3 stocks touching 7 year low, keep watch to invest
14 Jan 2016
The Indian Stock market is passing through bearish phase and once again the reason is external factor and this time it is the Chinese economy. Chinese stock markets have hit the lower circuit twice last week and has triggered the global sell off. Chinese government that devalued their currency Yuan and still international analyst are predicting that if they do it again in future then there would another sell off across markets in the world. The another reason the crude oil prices are declining and currently there are below 12 year low. Though low crude oil prices have both positive and negative effect in Indian market/economy. The benchmark index, Sensex, is already trading below the psychological support level of 25,000. While the broader market indices are trading close to 52-week lows, several stocks have hit multi-year lows. And, many of them have breached the levels hit during the financial market crisis of 2008-9, the period when Sensex hit an intra-day low of 7,700. Most of these companies are either from the commodities segment or from the banking and financial services sector.
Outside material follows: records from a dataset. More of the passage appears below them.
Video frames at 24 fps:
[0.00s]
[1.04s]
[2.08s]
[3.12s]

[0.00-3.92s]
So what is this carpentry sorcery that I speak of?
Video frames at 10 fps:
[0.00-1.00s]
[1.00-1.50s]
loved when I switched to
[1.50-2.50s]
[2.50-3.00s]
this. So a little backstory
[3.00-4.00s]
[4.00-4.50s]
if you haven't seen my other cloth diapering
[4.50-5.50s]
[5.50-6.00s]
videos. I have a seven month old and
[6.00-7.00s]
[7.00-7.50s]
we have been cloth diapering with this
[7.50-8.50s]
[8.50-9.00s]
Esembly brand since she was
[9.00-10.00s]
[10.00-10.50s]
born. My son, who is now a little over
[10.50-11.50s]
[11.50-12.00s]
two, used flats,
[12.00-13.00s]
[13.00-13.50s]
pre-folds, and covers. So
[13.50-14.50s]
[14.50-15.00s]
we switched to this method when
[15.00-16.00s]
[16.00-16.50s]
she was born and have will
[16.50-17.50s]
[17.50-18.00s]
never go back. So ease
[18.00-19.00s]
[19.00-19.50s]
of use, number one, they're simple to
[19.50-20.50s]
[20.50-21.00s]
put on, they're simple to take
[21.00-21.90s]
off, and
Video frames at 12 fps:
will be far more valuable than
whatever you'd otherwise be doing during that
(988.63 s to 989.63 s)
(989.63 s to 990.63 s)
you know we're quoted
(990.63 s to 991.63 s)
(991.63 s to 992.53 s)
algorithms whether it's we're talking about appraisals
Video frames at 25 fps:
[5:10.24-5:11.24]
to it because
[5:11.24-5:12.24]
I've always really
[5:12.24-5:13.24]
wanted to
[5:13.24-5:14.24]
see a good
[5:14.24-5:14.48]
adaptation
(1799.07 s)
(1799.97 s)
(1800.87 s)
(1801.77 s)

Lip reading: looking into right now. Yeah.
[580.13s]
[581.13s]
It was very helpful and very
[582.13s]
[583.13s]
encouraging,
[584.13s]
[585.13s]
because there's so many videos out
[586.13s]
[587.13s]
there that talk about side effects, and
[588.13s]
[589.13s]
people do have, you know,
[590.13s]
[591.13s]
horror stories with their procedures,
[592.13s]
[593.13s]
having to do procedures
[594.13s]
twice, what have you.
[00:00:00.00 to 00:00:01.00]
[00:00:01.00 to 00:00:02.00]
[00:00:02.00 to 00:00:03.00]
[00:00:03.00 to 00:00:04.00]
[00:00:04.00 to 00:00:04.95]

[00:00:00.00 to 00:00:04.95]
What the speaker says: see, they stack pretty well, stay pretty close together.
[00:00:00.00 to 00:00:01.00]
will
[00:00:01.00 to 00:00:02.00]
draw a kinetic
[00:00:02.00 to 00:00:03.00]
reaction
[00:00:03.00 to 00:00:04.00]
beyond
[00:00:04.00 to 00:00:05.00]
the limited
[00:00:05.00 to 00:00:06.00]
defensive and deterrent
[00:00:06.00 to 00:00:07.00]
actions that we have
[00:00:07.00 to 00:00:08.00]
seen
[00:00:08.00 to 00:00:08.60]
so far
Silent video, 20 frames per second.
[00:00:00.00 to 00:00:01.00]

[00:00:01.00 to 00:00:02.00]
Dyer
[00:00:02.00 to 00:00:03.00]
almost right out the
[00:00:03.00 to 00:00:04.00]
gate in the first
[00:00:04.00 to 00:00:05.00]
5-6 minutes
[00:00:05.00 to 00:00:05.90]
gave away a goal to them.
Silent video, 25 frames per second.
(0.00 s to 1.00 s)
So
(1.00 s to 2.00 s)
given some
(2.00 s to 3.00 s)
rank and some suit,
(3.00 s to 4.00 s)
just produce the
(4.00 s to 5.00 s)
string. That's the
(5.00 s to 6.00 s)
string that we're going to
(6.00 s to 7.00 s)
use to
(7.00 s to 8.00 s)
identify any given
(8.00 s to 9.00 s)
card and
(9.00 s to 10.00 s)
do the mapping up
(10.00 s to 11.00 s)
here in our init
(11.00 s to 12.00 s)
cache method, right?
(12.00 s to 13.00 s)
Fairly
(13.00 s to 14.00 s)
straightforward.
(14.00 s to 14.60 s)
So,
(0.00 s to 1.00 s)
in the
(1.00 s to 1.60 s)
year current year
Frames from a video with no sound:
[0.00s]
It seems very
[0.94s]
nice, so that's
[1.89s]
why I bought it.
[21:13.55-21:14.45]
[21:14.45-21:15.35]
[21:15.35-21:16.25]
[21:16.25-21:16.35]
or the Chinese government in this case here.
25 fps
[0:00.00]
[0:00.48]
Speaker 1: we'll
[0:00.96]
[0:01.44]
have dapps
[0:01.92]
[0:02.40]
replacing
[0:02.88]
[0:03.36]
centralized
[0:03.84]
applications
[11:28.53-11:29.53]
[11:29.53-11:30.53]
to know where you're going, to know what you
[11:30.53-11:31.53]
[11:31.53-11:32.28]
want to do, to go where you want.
The key question rises here is whether can we pick these stocks? The honest answer for this is if you are long term investors and willing to hold for 4 to 5 years and expecting excellent results then invest 50% of your capital and remaining 50% if stock prices decline further. Because, China, the biggest commodity consumer, is reeling under an economic slowdown and this is creating a global panic in commodities so if Chinese economy becomes jittery then you can add few more stocks at lower prices. For example if you are planning to invest then buy stocks of Rs 5000 in stocks in different sectors like few in commodities, few in banking and remaining in financial sector.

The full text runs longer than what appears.